Good morning,
I’m sitting at the desk slaving away and gently reminding everyone whose rank is Major and above that I need to get off this fucking desk and fly soon. I’ve already gotten my intel briefing for today, so the rest of my time will be spent on my usual antics of printing and taping memes to the step desk, playing Uno with crew comm and intel, and browsing SIPR on a continuation of my search for proof of aliens. At some point I’ll meander into the intel office like I always do and with my thickest Russian accent ask “Comrade Watson, where do you find secret intel to put on slideshow?” That makes for good laughs but brings me no closer to finding classified documents pertaining to Area 51 or Roswell NM. So then I head back to my desk and make more attempts to poke around SIPR (the secret intranet of the US government), sometimes literally typing “aliens” into the search prompt of some file drive, often to no success. But then, I hit the motherlode.

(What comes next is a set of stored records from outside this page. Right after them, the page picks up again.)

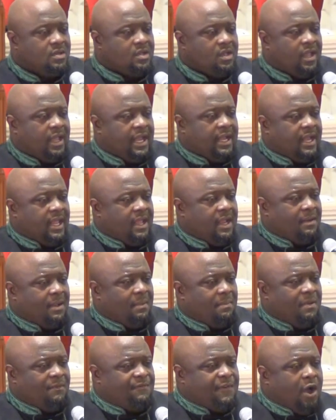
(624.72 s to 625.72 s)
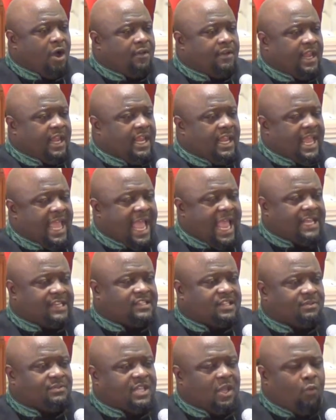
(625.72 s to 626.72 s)
And before that, he
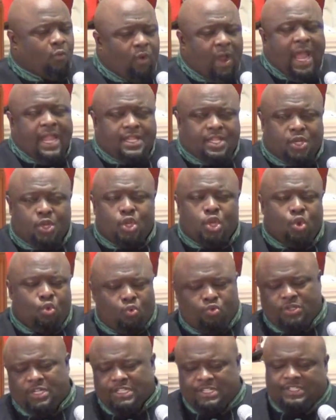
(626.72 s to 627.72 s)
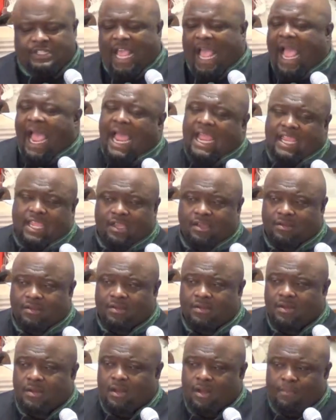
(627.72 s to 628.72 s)
asked him, said, what do you desire
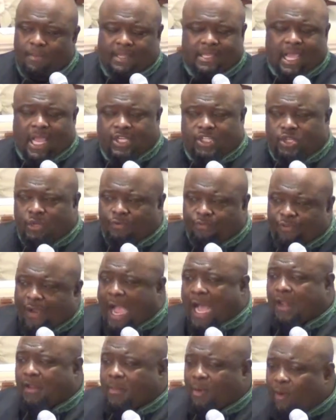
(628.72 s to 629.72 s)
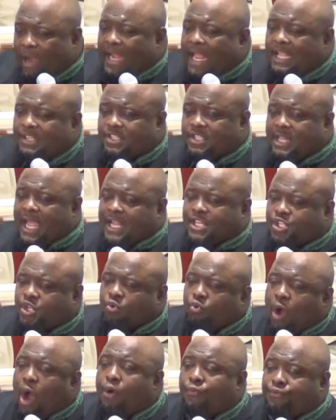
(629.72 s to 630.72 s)
because you follow me? What is it that
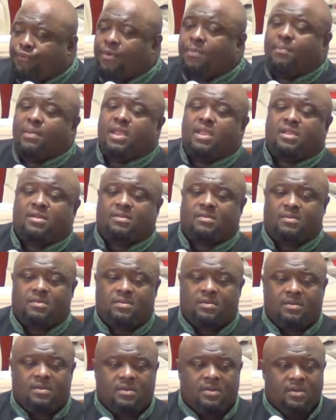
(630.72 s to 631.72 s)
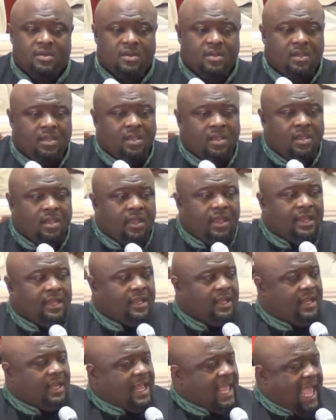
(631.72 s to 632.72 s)
you want from me?
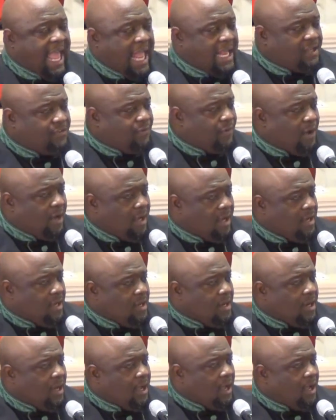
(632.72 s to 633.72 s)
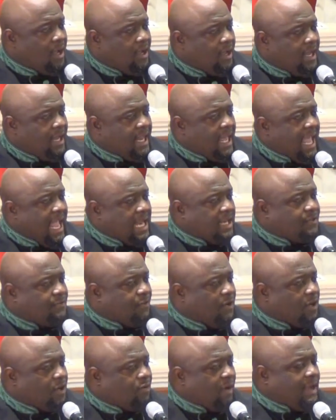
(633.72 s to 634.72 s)
He didn't ask
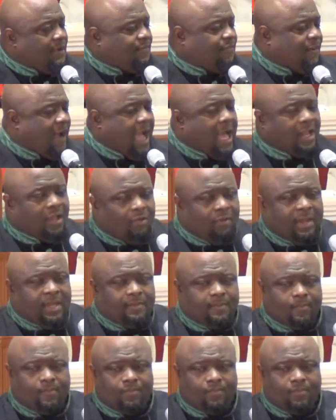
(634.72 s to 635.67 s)
for a great following.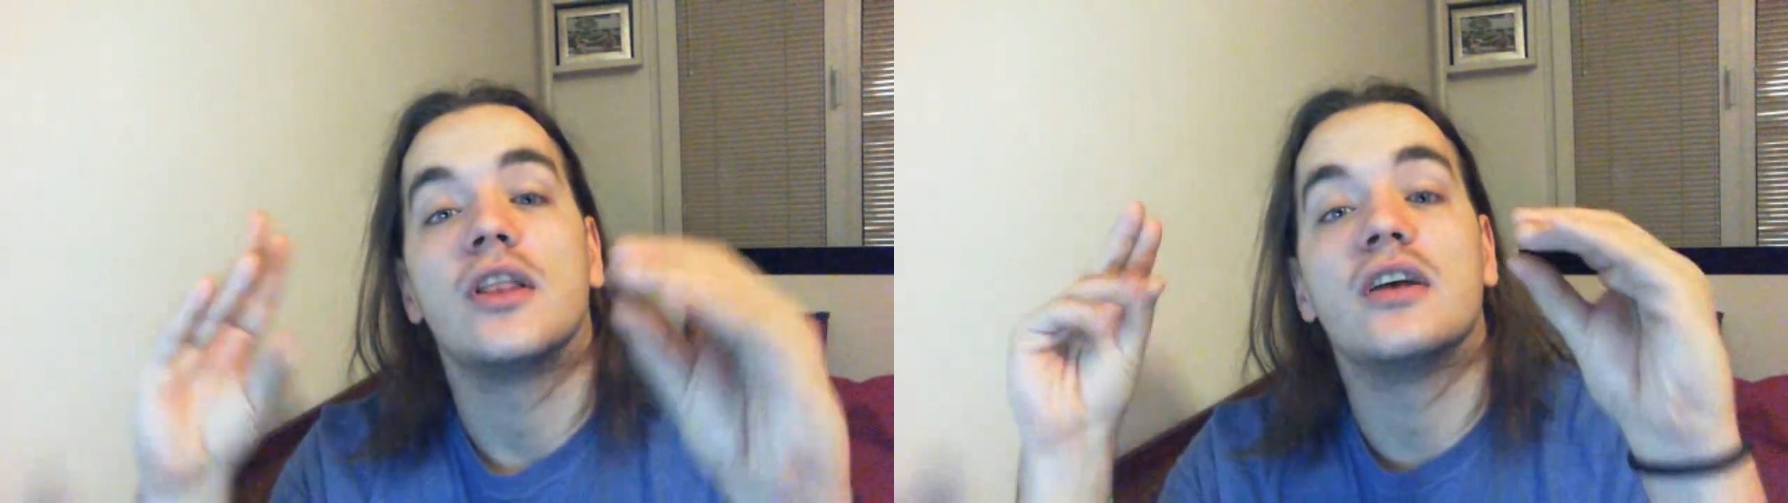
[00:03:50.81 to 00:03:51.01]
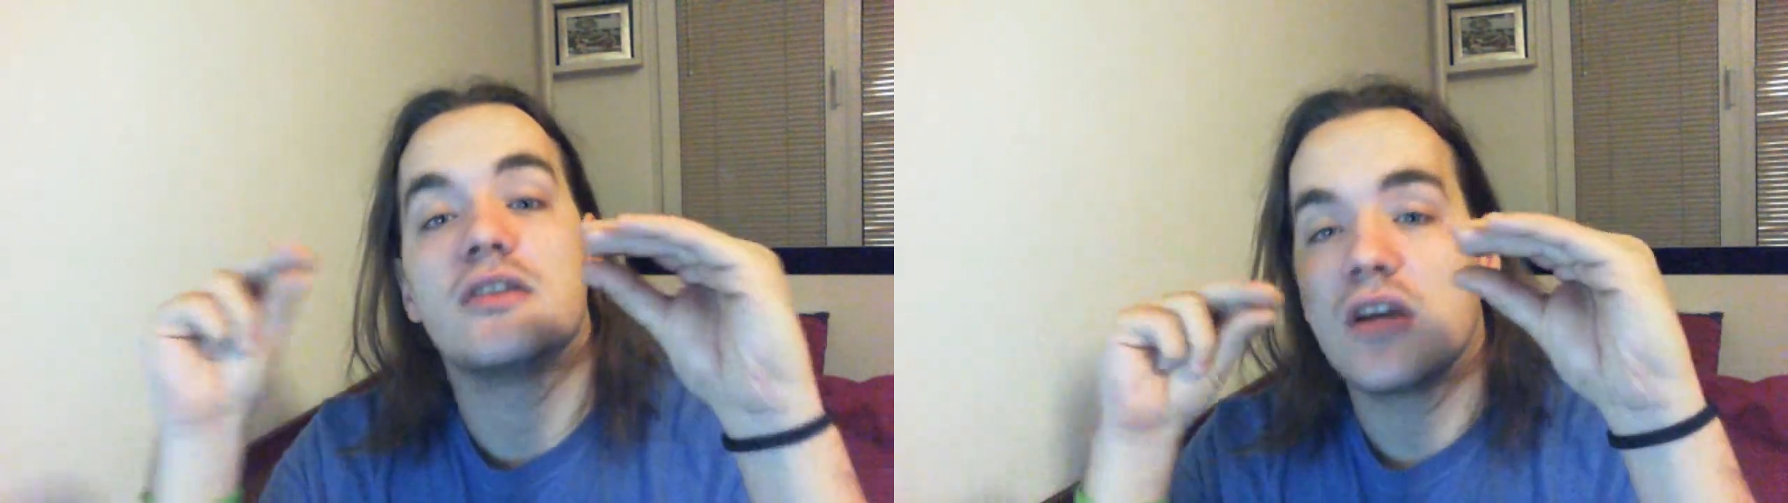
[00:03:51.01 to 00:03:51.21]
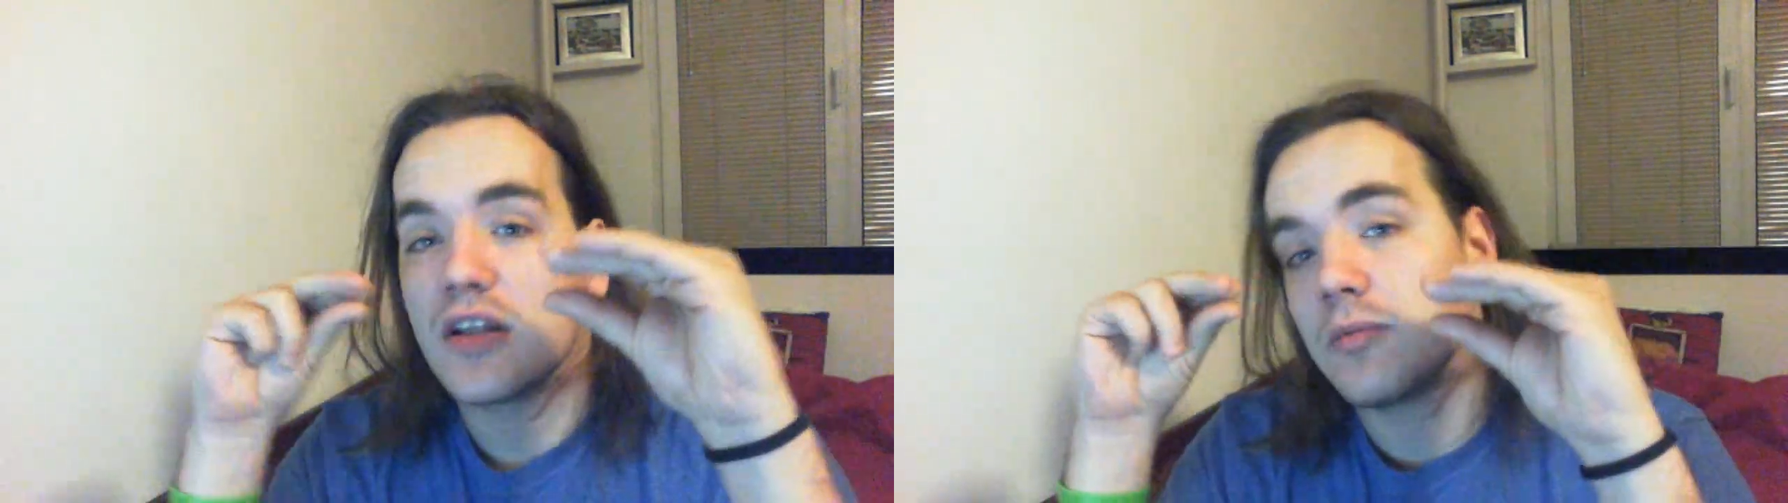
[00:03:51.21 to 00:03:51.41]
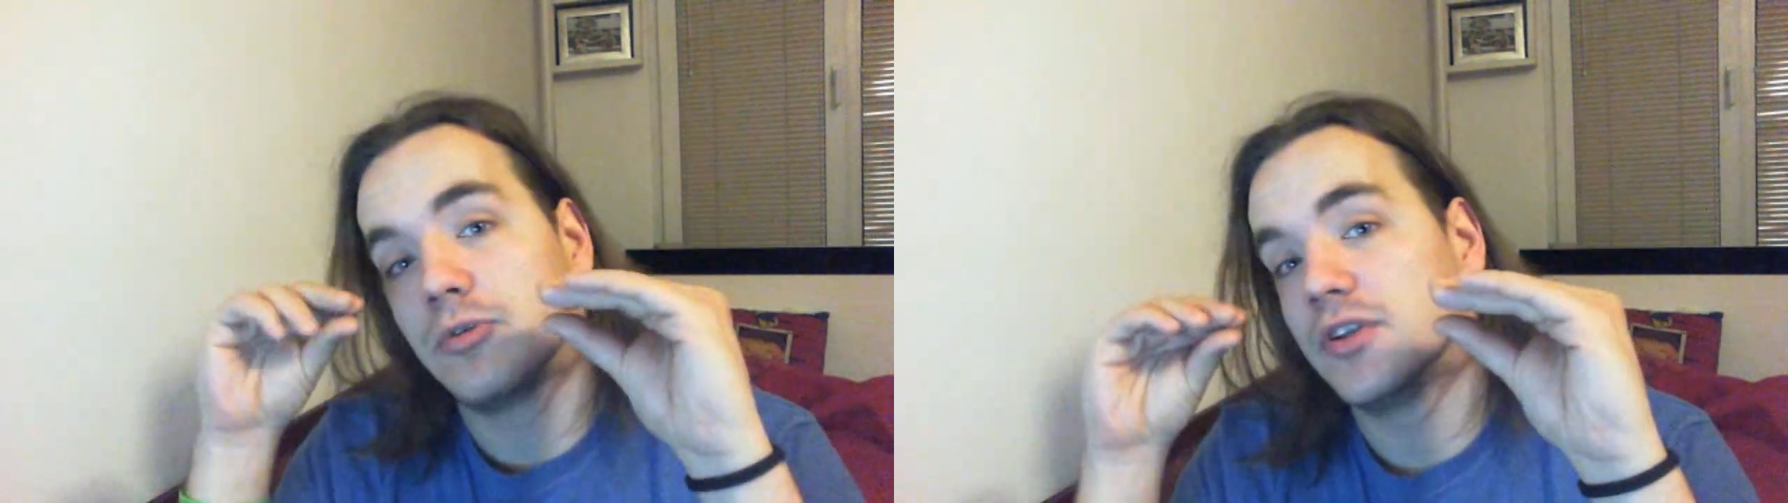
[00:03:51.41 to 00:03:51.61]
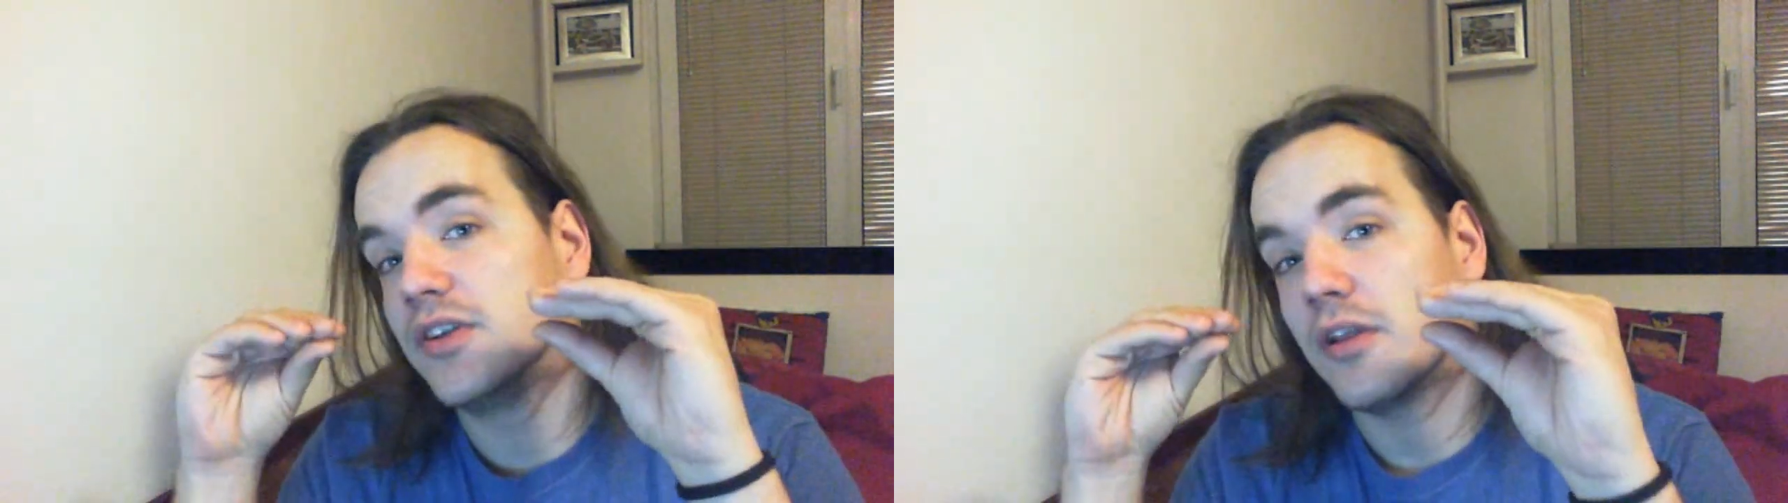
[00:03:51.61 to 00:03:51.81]
They tied up
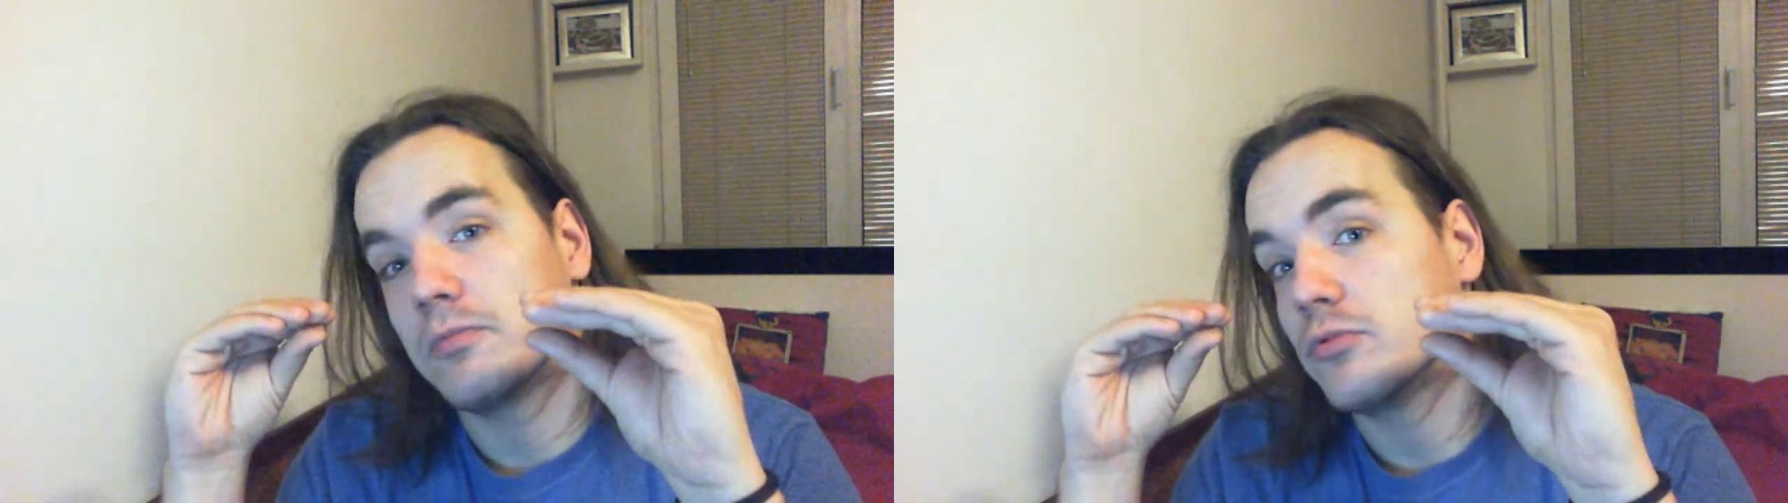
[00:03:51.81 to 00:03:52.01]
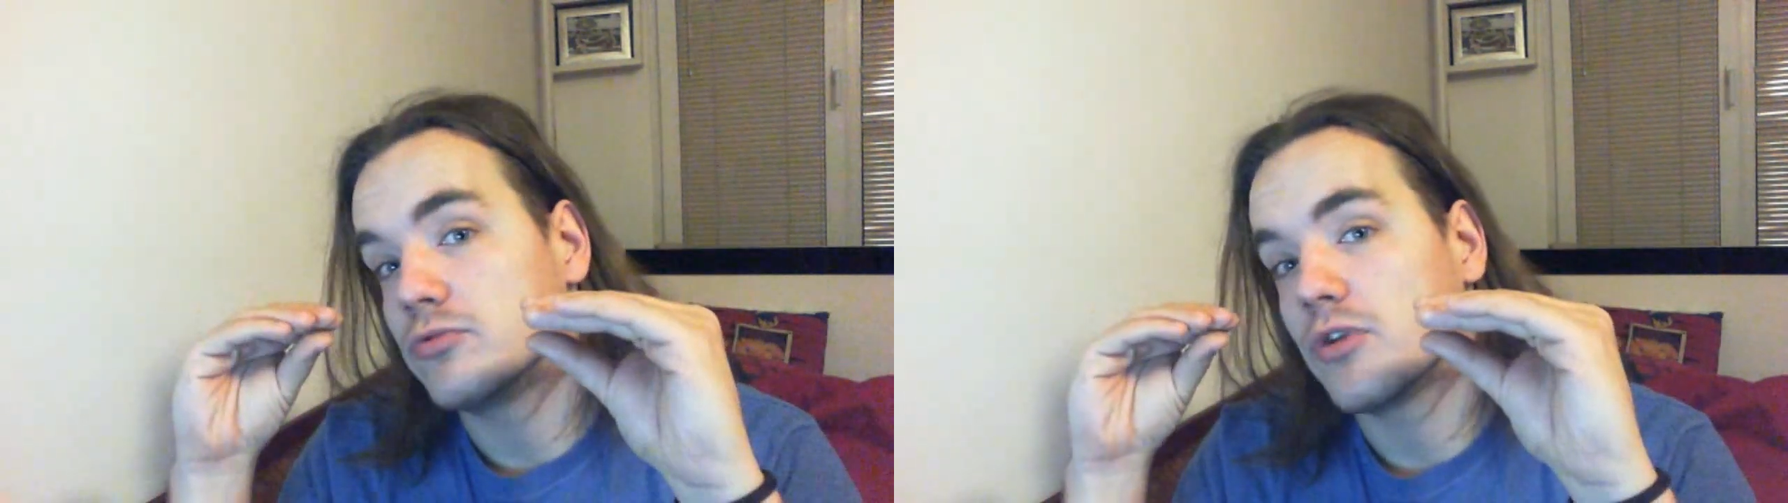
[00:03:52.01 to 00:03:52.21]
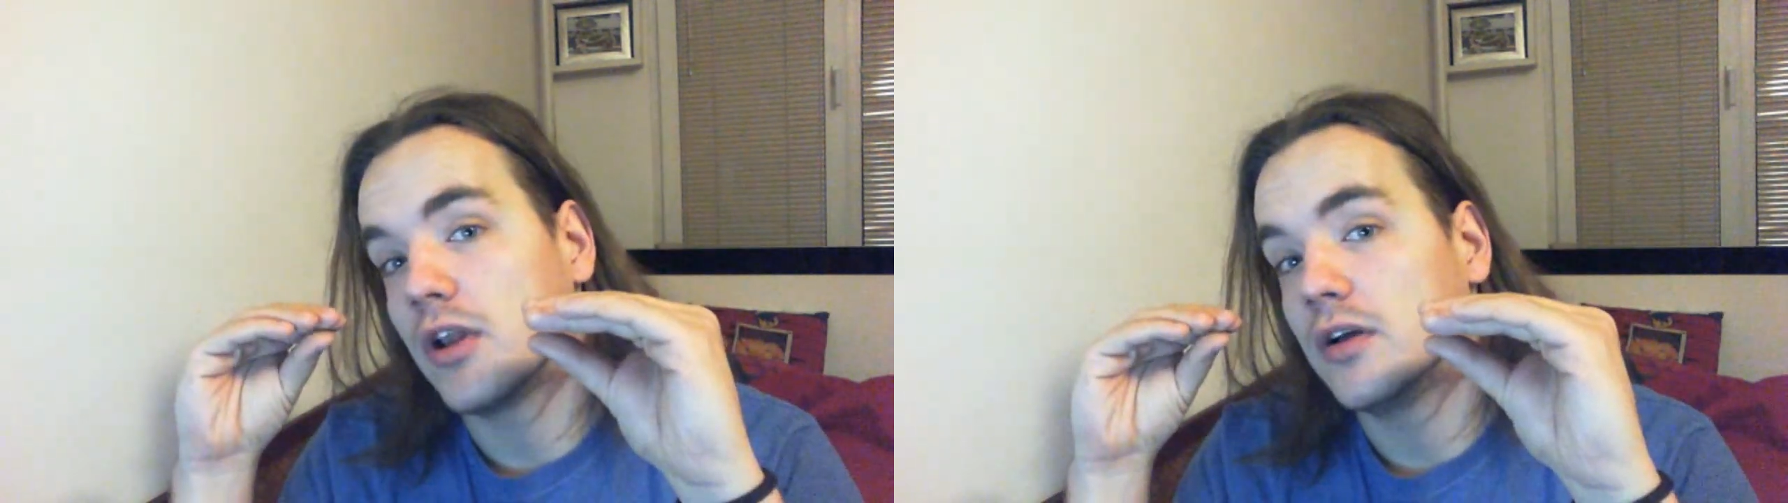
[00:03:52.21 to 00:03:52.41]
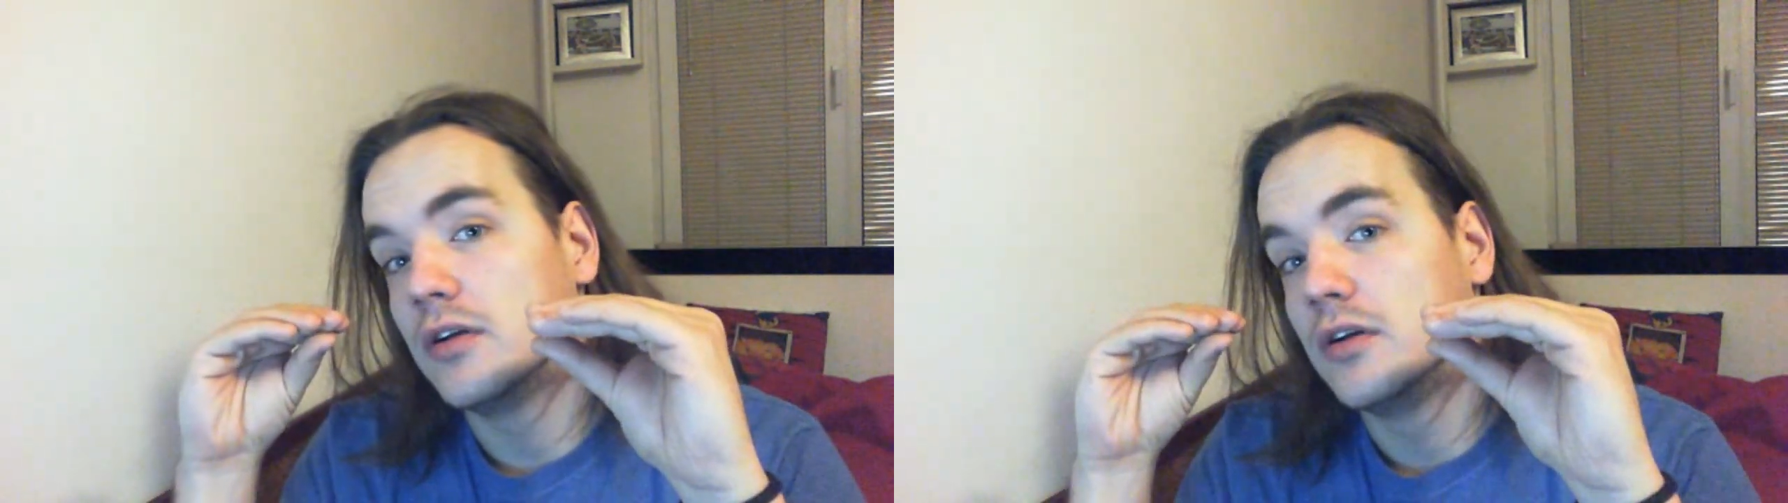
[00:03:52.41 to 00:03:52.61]
with the Deadpool trailer.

Did you know… there is a secret version of Twitter? There is literally a website setup identical to Twitter where people with security clearances can tweet about classified information. In fact, there is a whole world out there of secret versions of popular social media websites. There’s secret google maps, where you can sort pieces of classified intel geographically and pinpoint each by address. There’s a secret Instagram, where we can share our favorite classified images, or top secret memes, maybe a classified XKCD comic rewritten with the perfect punchline on Iran. There’s a secret BlogSpot, where you can have long-form secret posts and discussions. There’s secret google docs, to collaborate on SITREPS and the like with your fellow security-clearance-wielding coworkers.
And my favorite, Intelipedia! The classified Wikipedia. It’s literally Wikipedia, an almost direct mirror of the unclassified public version, but with the occasional added lines in red that start with (S/FVEY). Yes, this is actually a thing, and it blew my mind. And since most people I know don’t have access to it, I’ll go ahead and let the cat out of the bag and admit that if you search Area 51 on secret Wikipedia it will take you to an article about the Dining Facility in Fort Bliss TX, which is apparently named “Area 51” (for some reason that information is unclassified by the way, like I said, cats out of the bag). They’re clearly hiding something.
There are few things that I could imagine that could make this desk less shitty, and the discovery of secret Twitter, secret Wikipedia, secret Instagram, and secret Google Maps blows them all away. Now I can check the public news when I wake up (you know, what the peons read), get the aircrew permission briefing when I get to work, use secret Wikipedia to brush up on all the secret background information, and then see the story unfold in real time on secret Twitter.
Chalk that up as reason #2 to work the desk. I don’t anticipate there being a #3.